Maxen turned to Reaper. “Wasn’t he with you?”
Reaper scratched his head. “His mother has been sick. Perhaps he was lured over to the other side with promises.”
“This should never have happened,” Dagger said.
Drake nodded. “Agreed. We need to find the boy.”
“Who would have thought we had beneath our nose the very thing we sought?” Dagger muttered.
Maxen’s gaze swept over the road once more, the hoofprints, the splintered twig off to the side—anything that might tell him where they’d taken her. The sight of those tracks still made his gut twist.
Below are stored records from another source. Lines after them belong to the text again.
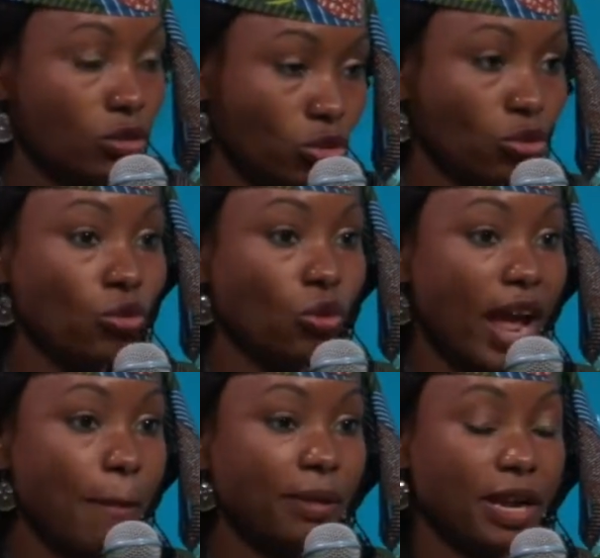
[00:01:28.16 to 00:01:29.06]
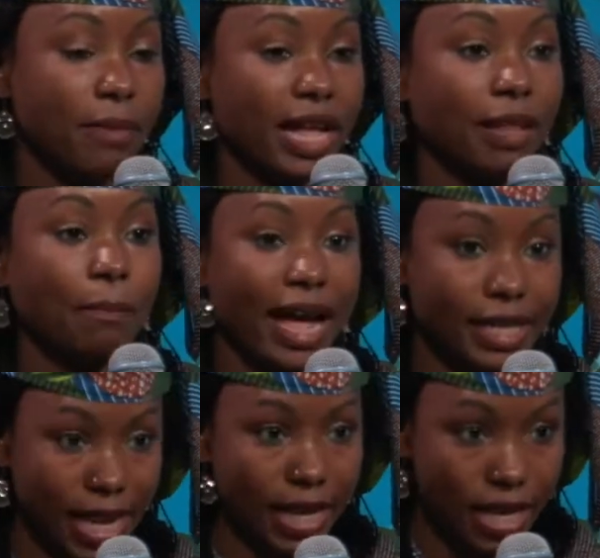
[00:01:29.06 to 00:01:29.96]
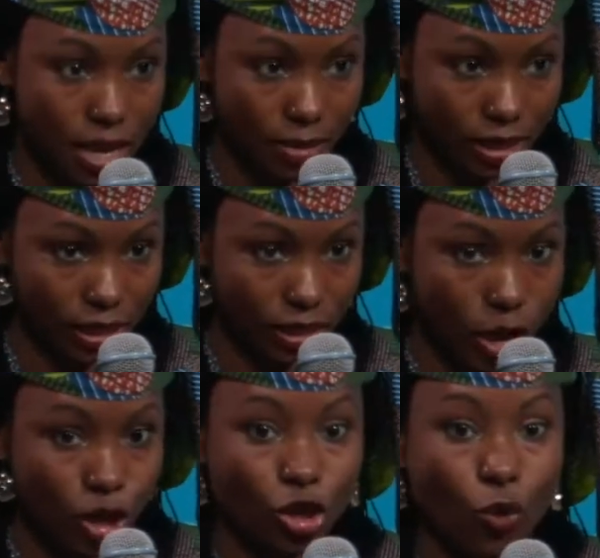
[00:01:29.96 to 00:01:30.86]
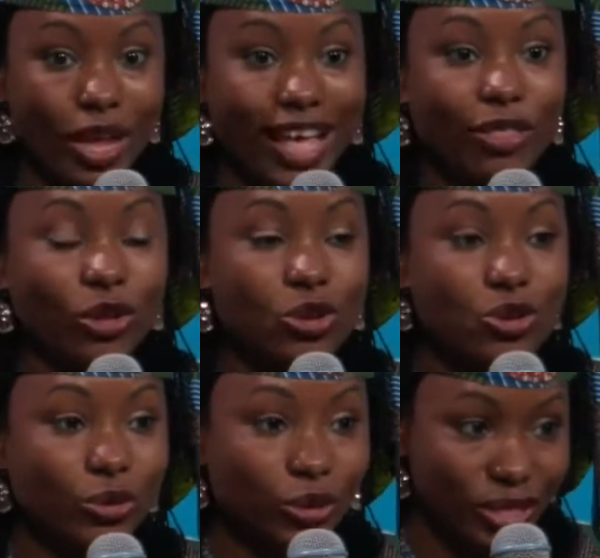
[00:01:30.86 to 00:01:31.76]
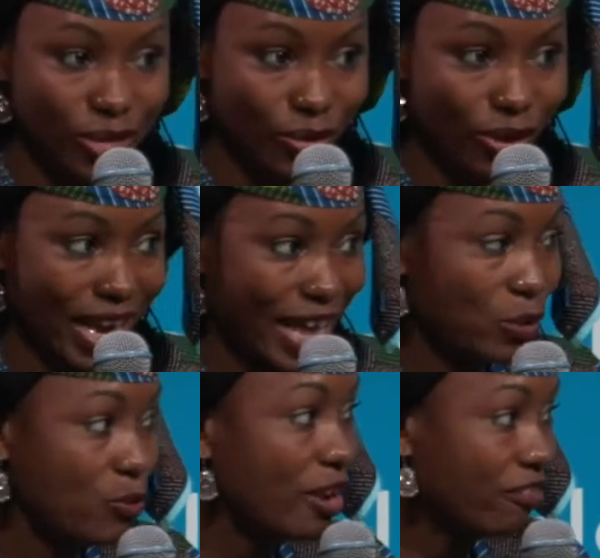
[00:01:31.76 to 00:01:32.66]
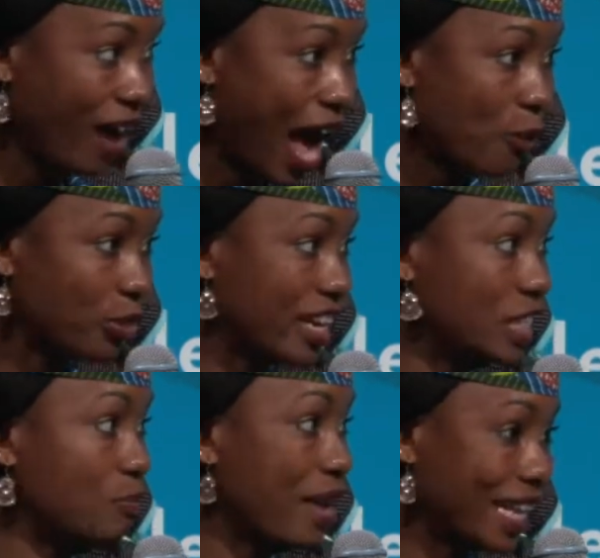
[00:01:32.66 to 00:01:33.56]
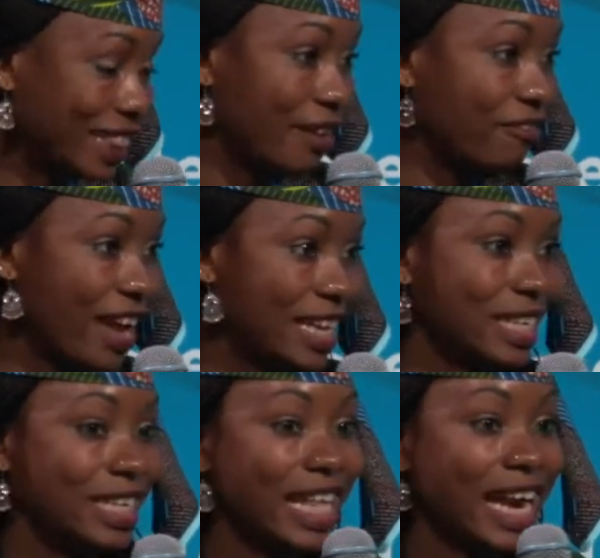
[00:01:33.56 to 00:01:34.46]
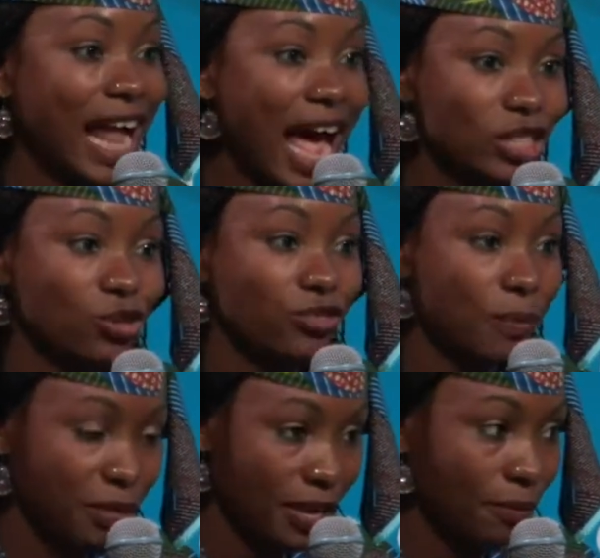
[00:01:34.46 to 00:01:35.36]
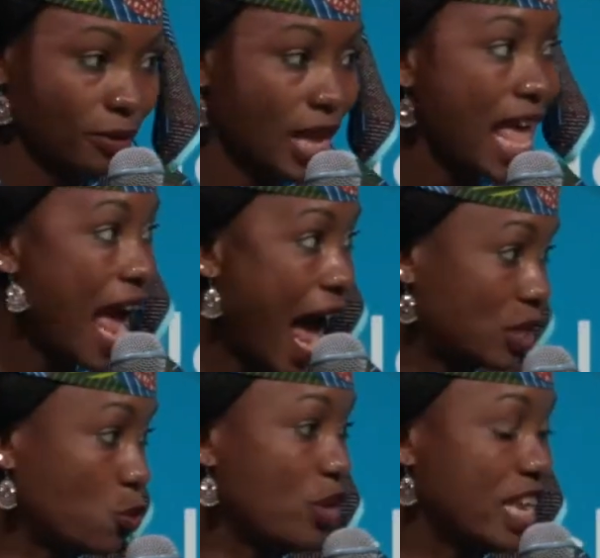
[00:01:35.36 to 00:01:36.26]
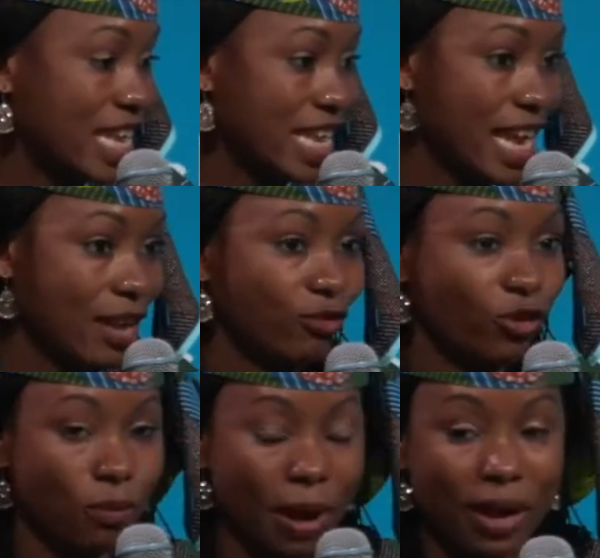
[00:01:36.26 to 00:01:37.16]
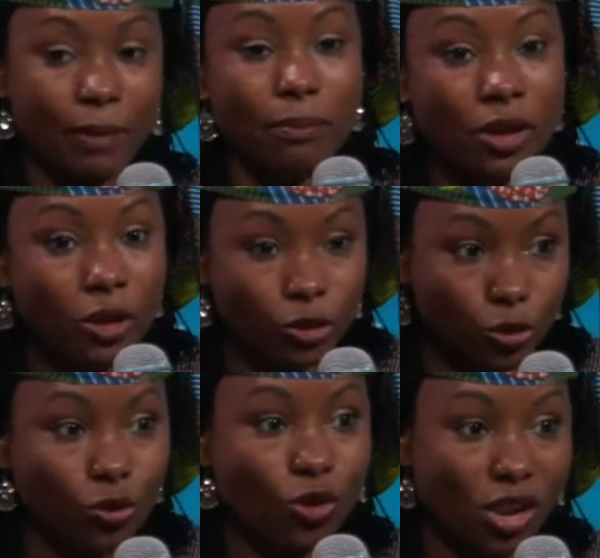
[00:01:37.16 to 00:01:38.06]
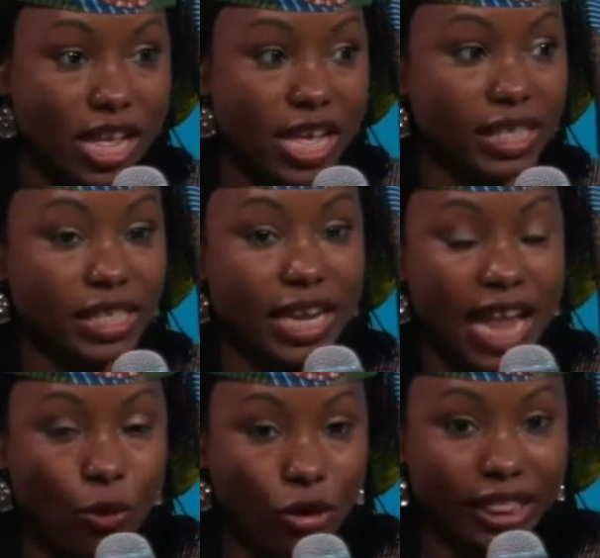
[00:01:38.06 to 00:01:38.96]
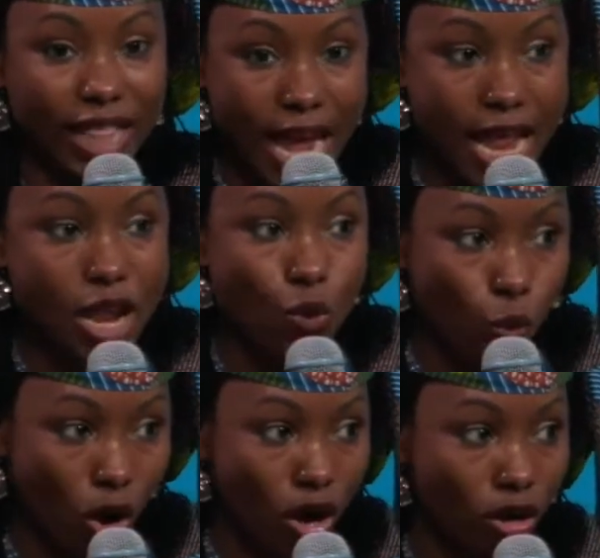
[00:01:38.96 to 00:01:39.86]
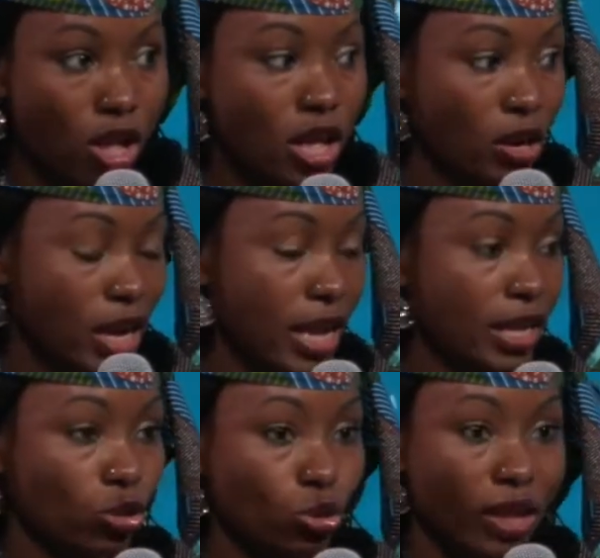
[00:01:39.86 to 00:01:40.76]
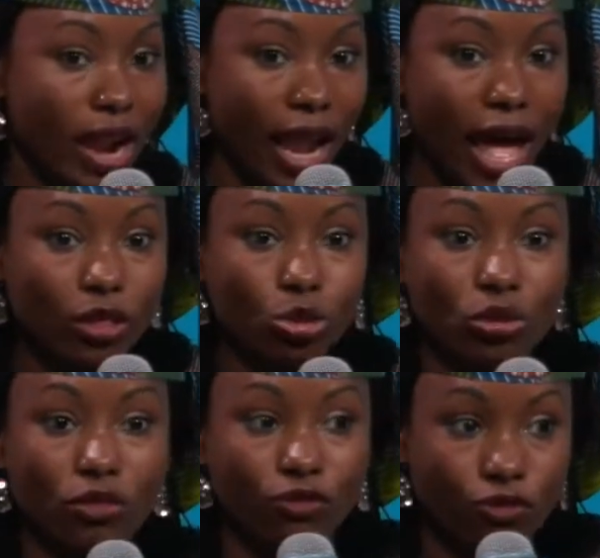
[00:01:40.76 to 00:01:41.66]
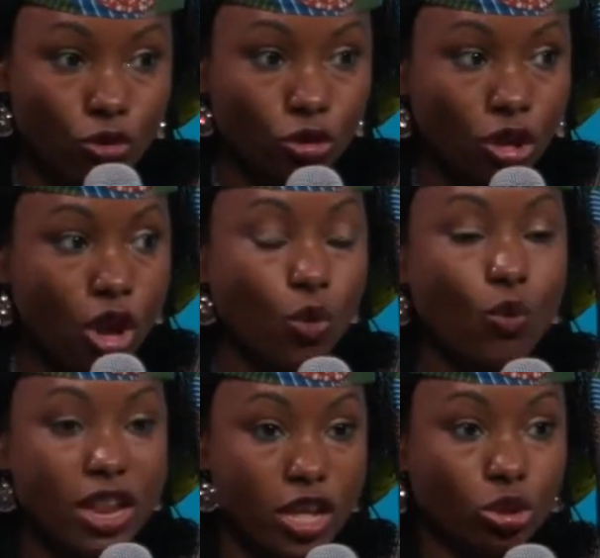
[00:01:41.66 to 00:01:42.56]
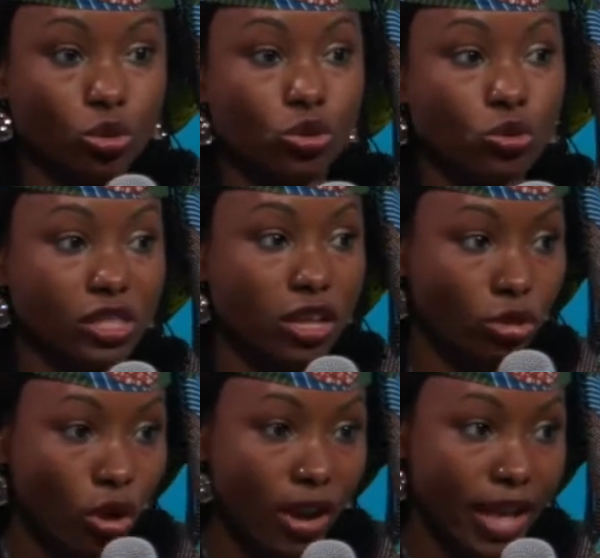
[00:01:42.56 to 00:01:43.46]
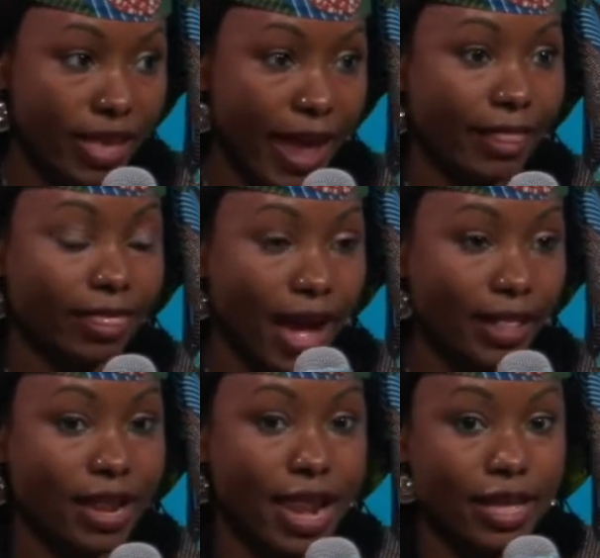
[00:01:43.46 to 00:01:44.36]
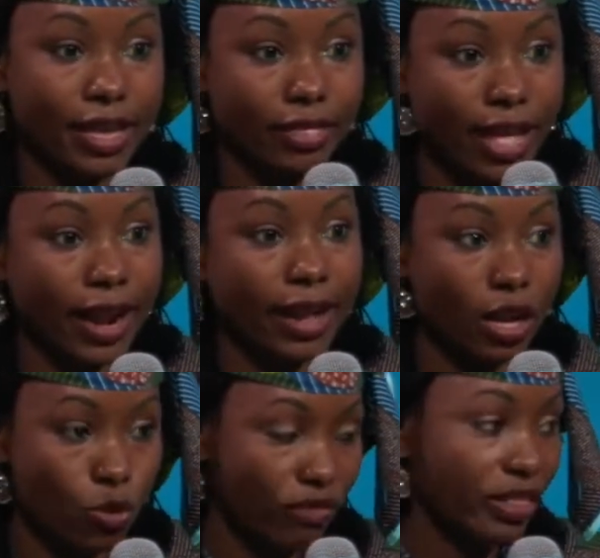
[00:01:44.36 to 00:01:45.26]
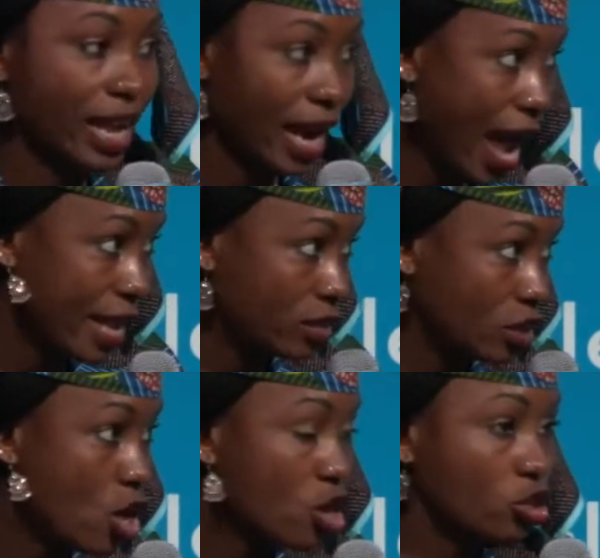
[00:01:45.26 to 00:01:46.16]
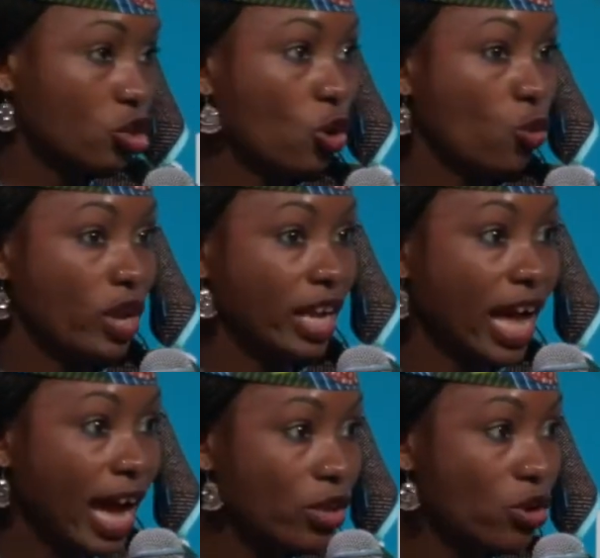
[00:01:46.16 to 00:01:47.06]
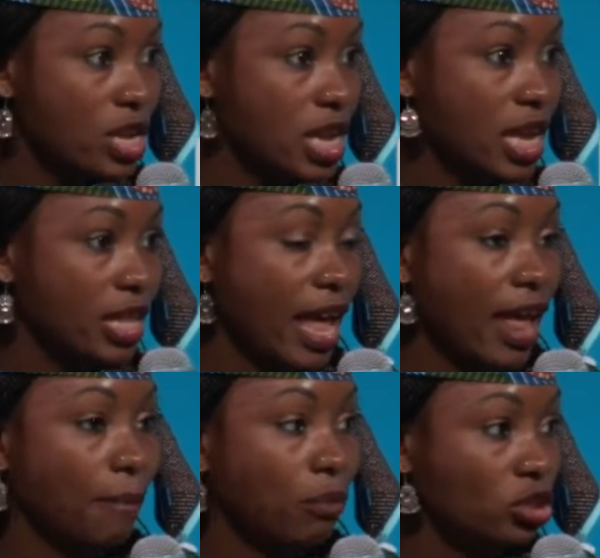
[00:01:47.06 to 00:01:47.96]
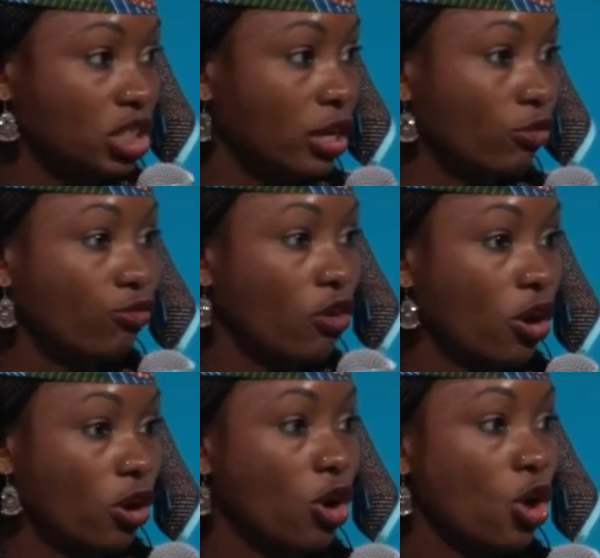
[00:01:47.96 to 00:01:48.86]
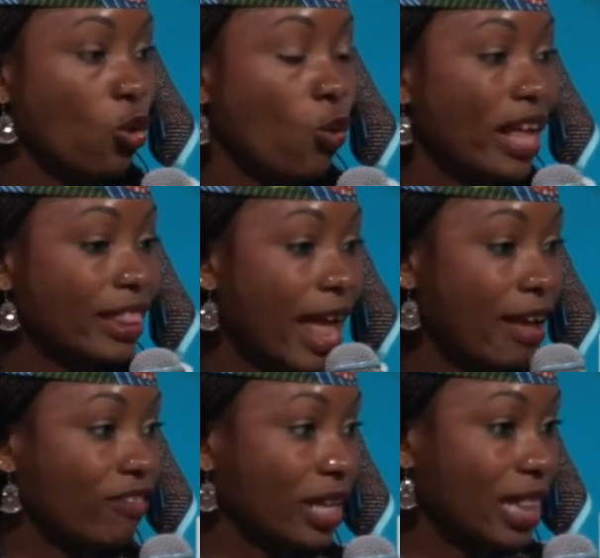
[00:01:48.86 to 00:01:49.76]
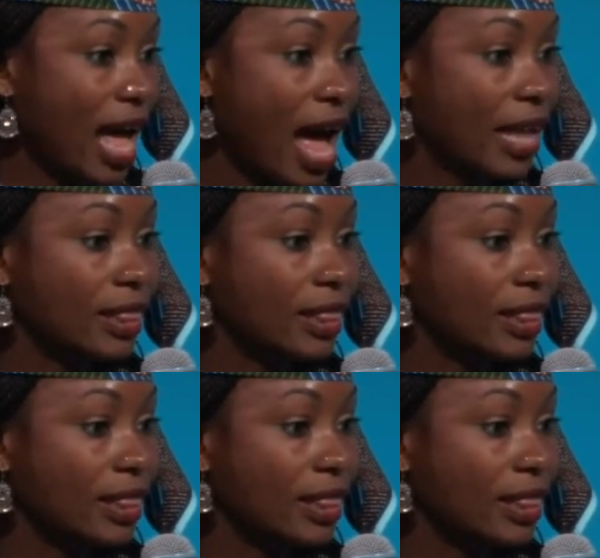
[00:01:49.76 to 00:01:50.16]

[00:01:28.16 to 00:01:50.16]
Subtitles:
to implement the Paris agreements. So we cannot use the knowledge without respecting, firstly, the rights of the peoples, as we hear from my 2 colleagues in our daily work linking to the land, to the food. We need to use the knowledge and that linking directly with the rights. So we gather on it and pushing for whatever that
“Find his mother,” Maxen said. “Then we’ll find him.”
“Hopefully he can be convinced without blood,” Dagger muttered.
Reaper scoffed. “You’re too hopeful, frère.”
Saint’s lips twisted. “I’m in the mood to convince.”
“No blood,” Maxen said. “And we need a plan. If we move too soon, we lose them both.”
Knight’s brow furrowed. “Both?”
“Calliope,” Maxen ground out, “and the blackguard who planned this.”
Reaper let out a short, harsh laugh. “Your trap turned into a trap?”
“I think,” Maxen said, meeting his brother’s stare head-on, “someone went to a lot of trouble to show we are not untouchable.”
Dagger’s eyes narrowed. “Then they don’t know you very well.”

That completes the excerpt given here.